Not Even Promising 50 Years Of Secrecy Can Get Congress to Cooperate

Impact

In a last ditch effort for tax reform legislation, the top two members of the Senate Finance Committee, Democratic Chairman Max Baucus and Republican Orrin Hatch, assured their fellow senators that any suggestions offered would be kept secret for 50 years. Baucus and Hatch have realized, apparently, that the only way to get anything done in Congress in its current climate of gridlock and finger pointing is to promise mum’s the word for five decades. Yes, this is an utter failure of Congress and its ability to govern, but it is also a failure of a media that exists to mediate the relationship between the government and the public, yet refuses to hold elected leaders accountable and seems content to facilitate this sort of non-governance.

The state of affairs in Congress is bleak when senators agree to do their job only if everyone else promises not to tell. An aide for the Senate Finance Committee described the secrecy measures proposed by Baucus and Hatch as "standard operating procedure for sensitive materials." Since when is legislative debate on tax reform considered sensitive material? Why are senators only willing to offer suggestions for reform if their names remain unattributed? The only explanation is that a major divide exists between what these senators truly believe and what they're willing to cop to in public. Otherwise there would be no need for 50 years of secrecy. Yet any public suggestion for tax reform is seen as a concession to the other side — a depressing reality encouraged by a media intent on presenting every issue as a contest.

Framing every story as who's winning versus who's losing rather than presenting an accurate analysis of policy and legislation creates a political environment where the players are afraid — scared into silence, in fact — to do anything that might resemble working with the other team. Ezra Klein for the Washington Post gets to the heart of the matter: "If the opposition party doesn't want to cut a deal, there won't be a deal. And if all coverage of policy is colored by that core political decision, then there'll never be real pressure on them to make a deal, either."

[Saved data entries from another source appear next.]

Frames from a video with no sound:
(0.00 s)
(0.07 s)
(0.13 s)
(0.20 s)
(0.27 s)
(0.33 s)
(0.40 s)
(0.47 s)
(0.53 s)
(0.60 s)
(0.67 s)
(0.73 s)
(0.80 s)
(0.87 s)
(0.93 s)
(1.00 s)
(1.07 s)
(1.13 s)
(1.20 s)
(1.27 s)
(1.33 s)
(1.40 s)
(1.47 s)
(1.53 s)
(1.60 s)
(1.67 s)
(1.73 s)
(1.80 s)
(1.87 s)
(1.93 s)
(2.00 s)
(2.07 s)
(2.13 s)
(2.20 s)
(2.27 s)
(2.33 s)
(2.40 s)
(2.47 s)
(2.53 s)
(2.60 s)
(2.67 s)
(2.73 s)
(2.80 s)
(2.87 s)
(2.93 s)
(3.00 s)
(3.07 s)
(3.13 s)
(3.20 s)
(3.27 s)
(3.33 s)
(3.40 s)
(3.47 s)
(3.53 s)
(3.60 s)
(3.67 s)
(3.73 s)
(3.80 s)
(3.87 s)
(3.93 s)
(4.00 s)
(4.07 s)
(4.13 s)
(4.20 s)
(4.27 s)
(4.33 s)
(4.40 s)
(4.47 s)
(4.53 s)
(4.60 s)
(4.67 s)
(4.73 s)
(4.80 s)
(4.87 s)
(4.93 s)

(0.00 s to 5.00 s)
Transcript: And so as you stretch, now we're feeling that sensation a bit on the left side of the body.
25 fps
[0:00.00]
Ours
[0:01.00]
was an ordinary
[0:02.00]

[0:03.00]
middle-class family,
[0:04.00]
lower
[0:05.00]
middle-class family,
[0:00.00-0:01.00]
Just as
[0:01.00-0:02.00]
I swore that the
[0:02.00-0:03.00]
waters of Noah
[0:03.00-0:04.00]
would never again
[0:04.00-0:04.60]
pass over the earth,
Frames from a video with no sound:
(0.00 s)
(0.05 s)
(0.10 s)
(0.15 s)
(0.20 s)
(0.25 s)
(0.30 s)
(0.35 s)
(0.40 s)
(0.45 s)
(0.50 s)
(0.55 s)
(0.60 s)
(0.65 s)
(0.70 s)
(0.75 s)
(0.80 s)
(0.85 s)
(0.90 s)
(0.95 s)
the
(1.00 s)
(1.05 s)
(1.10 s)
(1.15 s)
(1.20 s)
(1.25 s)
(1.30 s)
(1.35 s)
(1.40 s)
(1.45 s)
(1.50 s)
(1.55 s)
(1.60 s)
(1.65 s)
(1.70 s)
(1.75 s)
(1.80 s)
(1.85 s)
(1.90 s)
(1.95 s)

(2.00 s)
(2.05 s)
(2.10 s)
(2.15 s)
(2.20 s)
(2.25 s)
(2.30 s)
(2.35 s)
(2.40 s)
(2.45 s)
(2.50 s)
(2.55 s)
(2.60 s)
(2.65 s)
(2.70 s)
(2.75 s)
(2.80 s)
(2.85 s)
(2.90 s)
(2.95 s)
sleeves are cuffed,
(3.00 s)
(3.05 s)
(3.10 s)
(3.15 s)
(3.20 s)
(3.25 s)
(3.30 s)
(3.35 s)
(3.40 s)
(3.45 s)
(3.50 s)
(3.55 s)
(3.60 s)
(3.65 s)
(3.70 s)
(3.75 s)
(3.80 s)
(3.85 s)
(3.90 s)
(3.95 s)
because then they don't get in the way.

It's a vicious cycle. Republicans don't want any successful legislation to come out of the senate while under a Democratic majority, so they're unwilling to compromise. An unwillingness to compromise means nothing gets done, which leaves the media little to cover but the very gridlock that halts the political process, which in turn motivates Republicans to continue to abstain from governing. Republicans aren't necessarily solely to blame here, as Democrats would likely do the same if the tables were turned, but the fact of the matter is nothing is getting done and the media only seems to want to cover policy in the context of how likely it is to pass (and everything, it seems, is unlikely).

Take, for example, the new push for tax reform after President Barack Obama's recent economy-focused speeches. A headline of a story in The Washington Post tags on the line that Obama's proposals were "quickly rejected by GOP." The New York Times describes Baucus and Hatch’s plan for tax reform as a "Lonely Bipartisan Push," suggesting that anything involving a negotiation between the two parties is dead on arrival.

If the senate discussion on tax reform featured named senators making public suggestions, perhaps there would be a productive analysis of legislation for the media to cover. Instead, however, we have senators giving anonymous tips that will be put on ice for 50 years and a media presenting the issue as a non-starter, leaving the public little chance to influence the governance that is, supposedly, for them and by them. All we're left with is failed coverage of a failed government.